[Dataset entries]

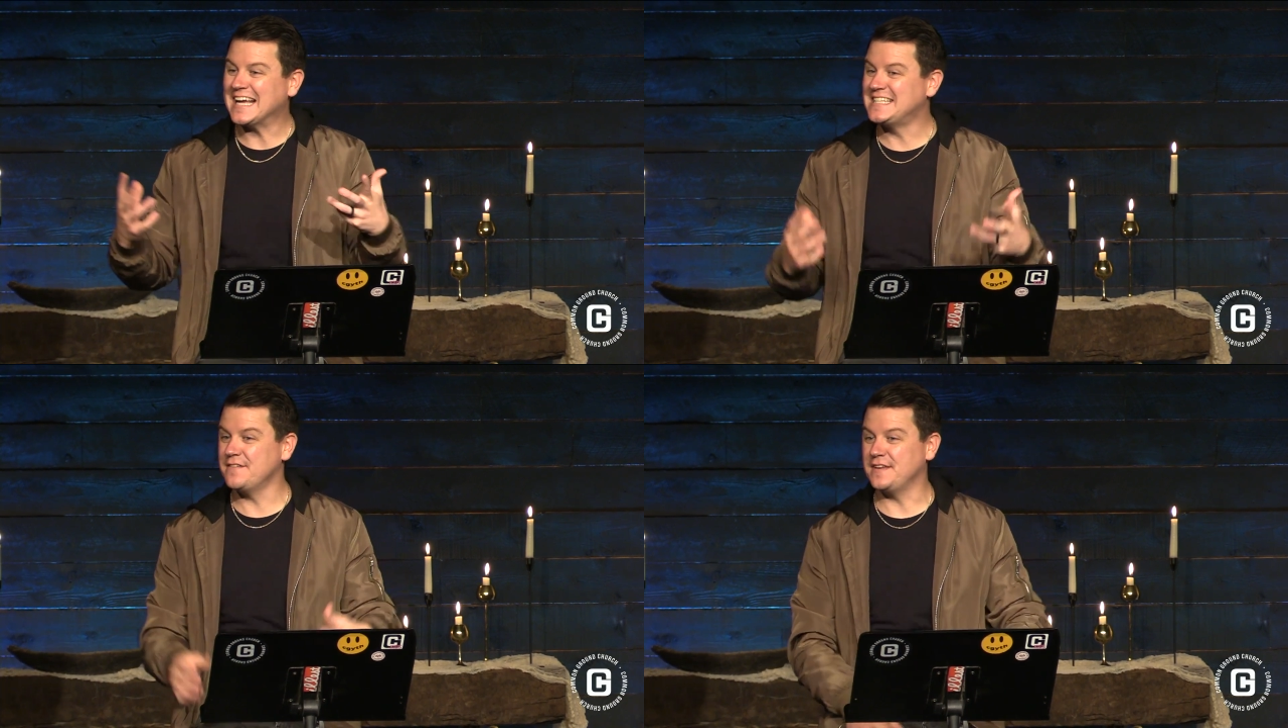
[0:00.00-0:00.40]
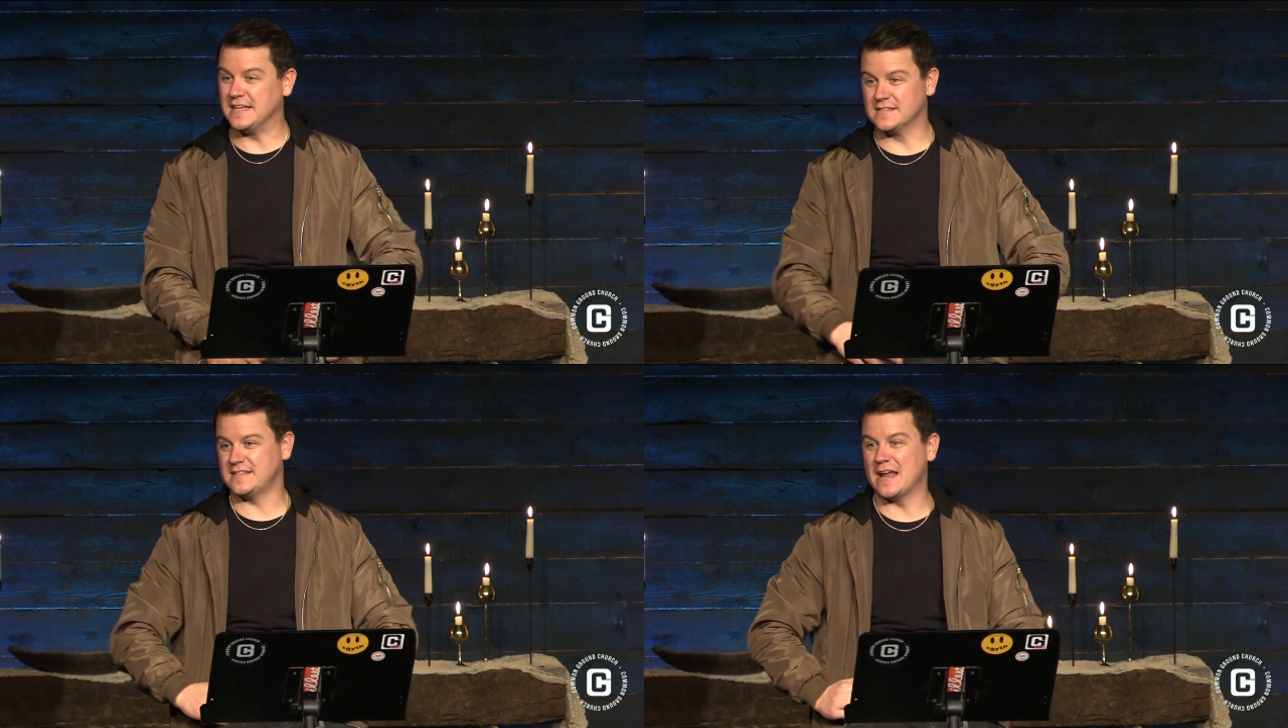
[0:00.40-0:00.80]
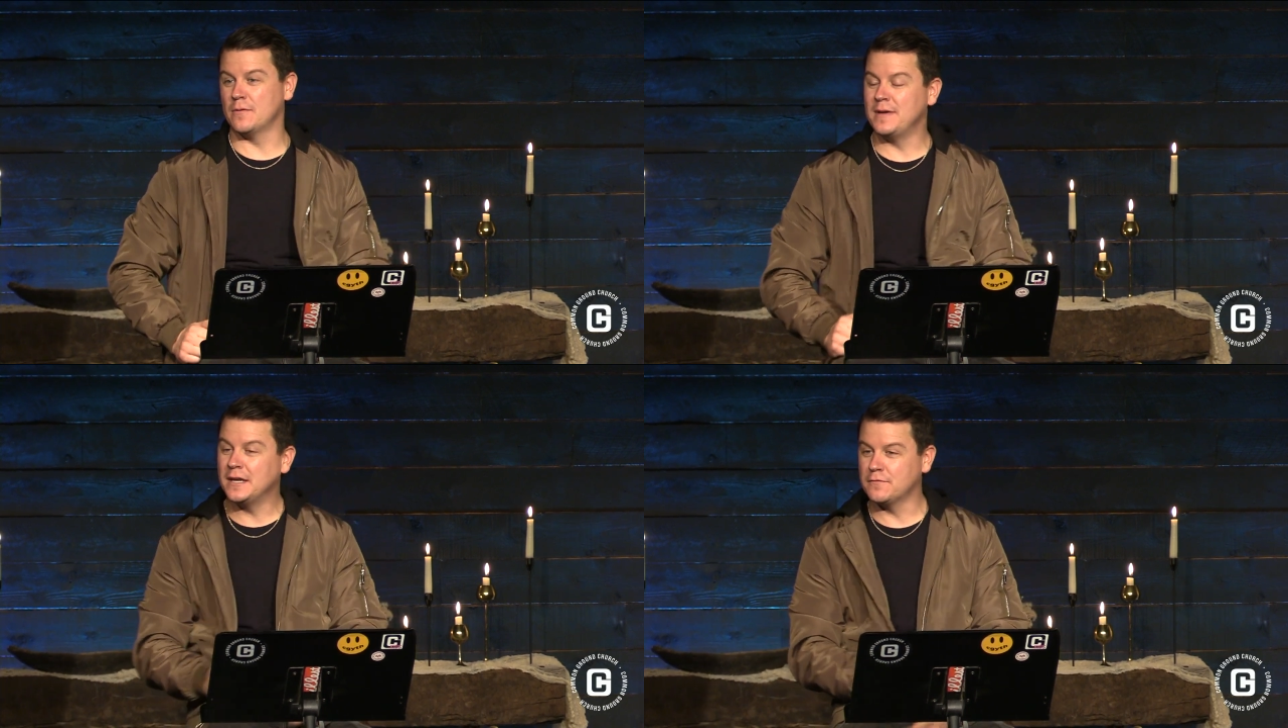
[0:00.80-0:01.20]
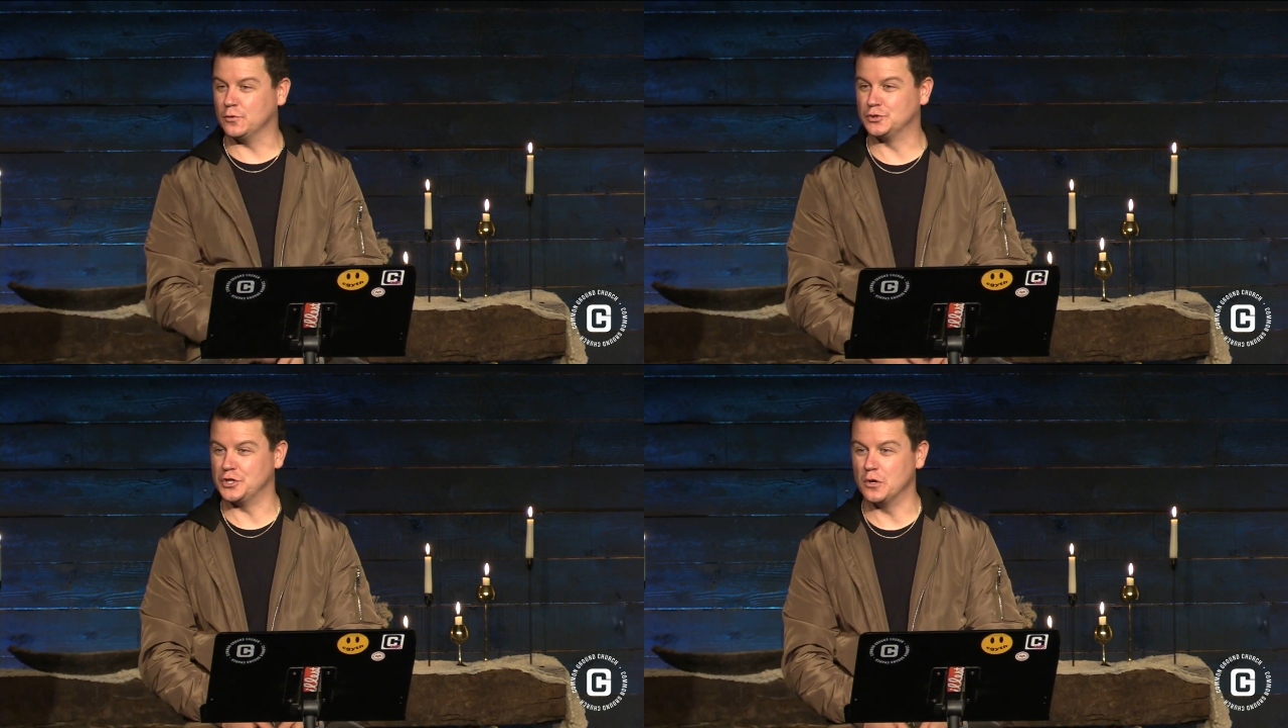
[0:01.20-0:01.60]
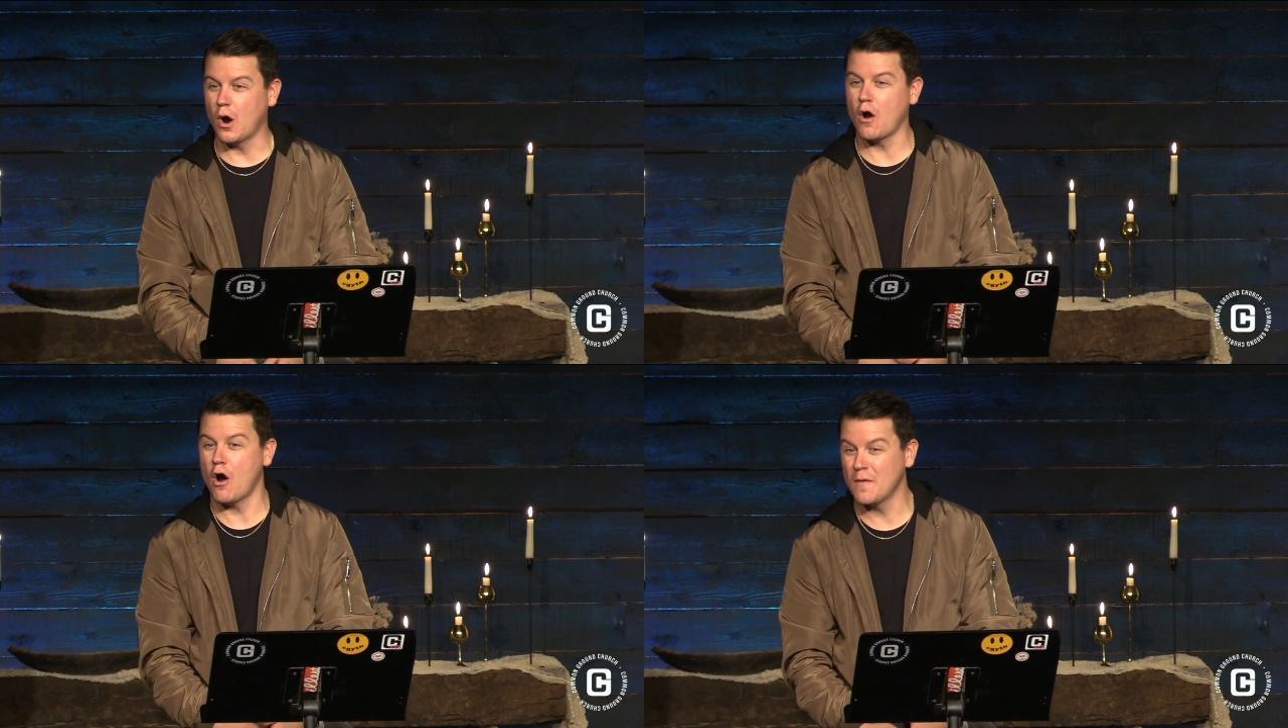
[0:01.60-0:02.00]
activities that are meaningful to you
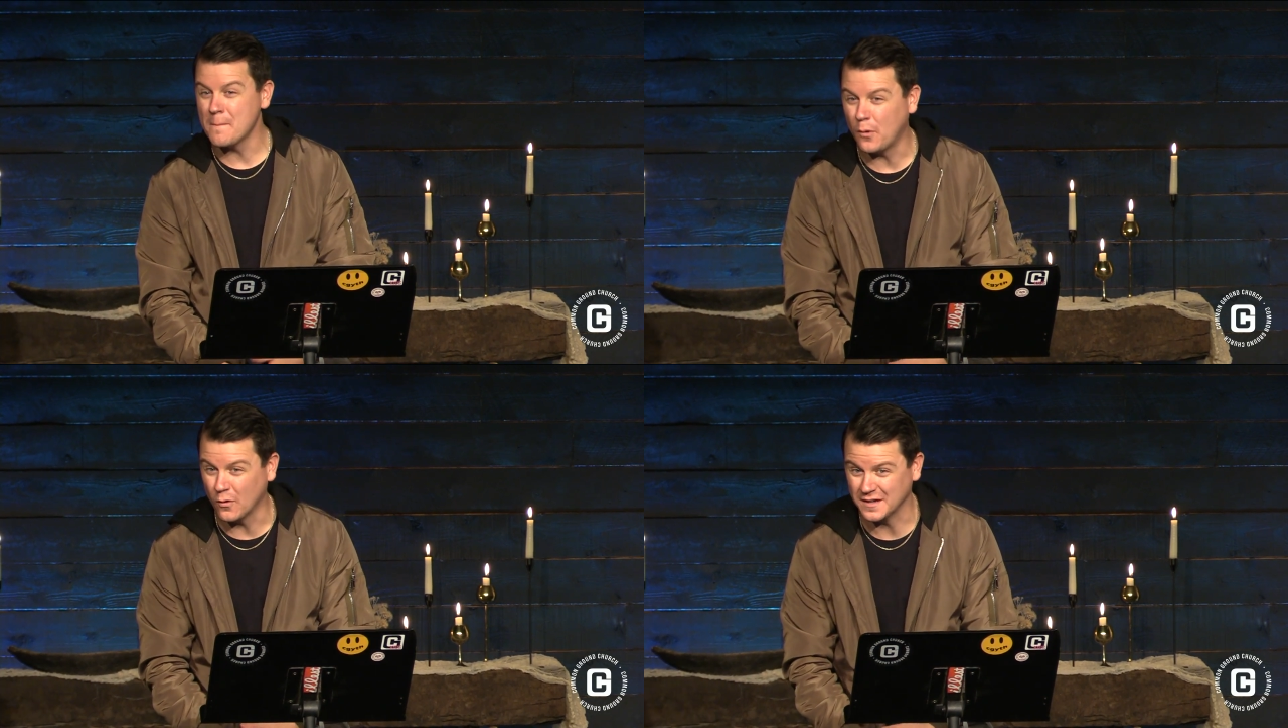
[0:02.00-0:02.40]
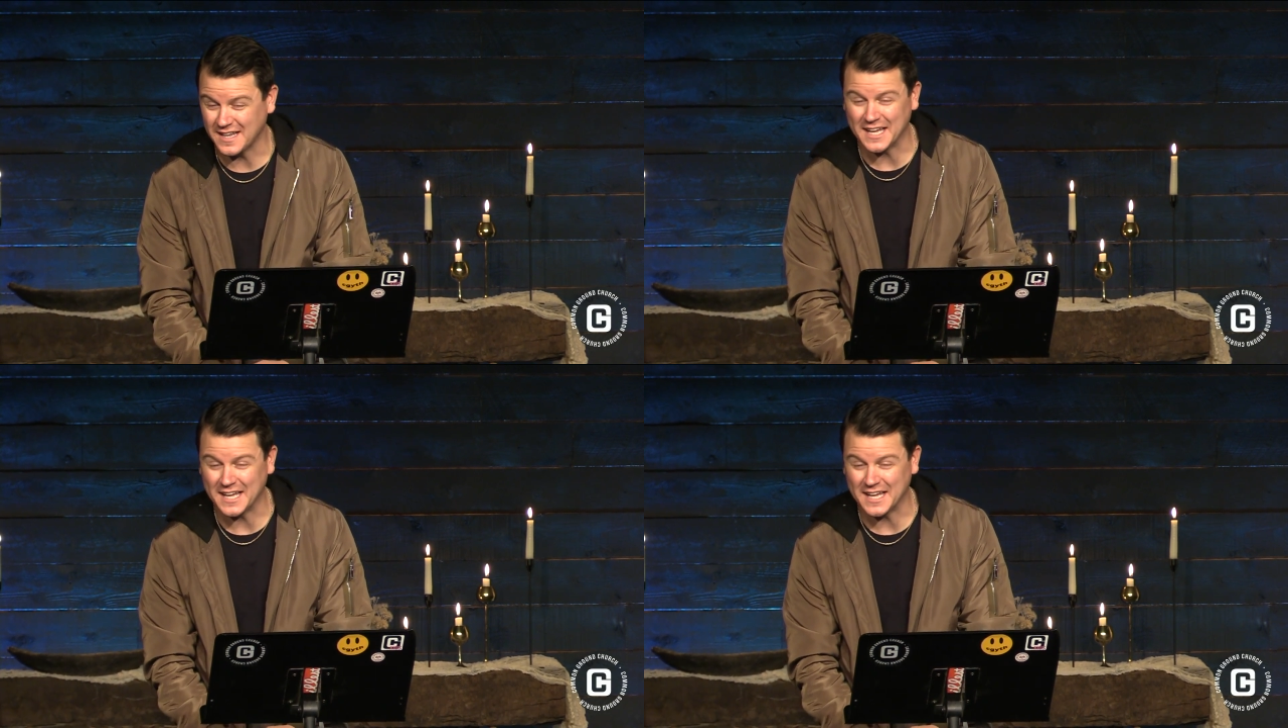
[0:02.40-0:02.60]
are important.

Problem to work on: Your task is to reproduce every record exactly while omitting the pictures.

Your solution:
[0:00.00-0:00.40]
[0:00.40-0:00.80]
[0:00.80-0:01.20]
[0:01.20-0:01.60]
[0:01.60-0:02.00]
activities that are meaningful to you
[0:02.00-0:02.40]
[0:02.40-0:02.60]
are important.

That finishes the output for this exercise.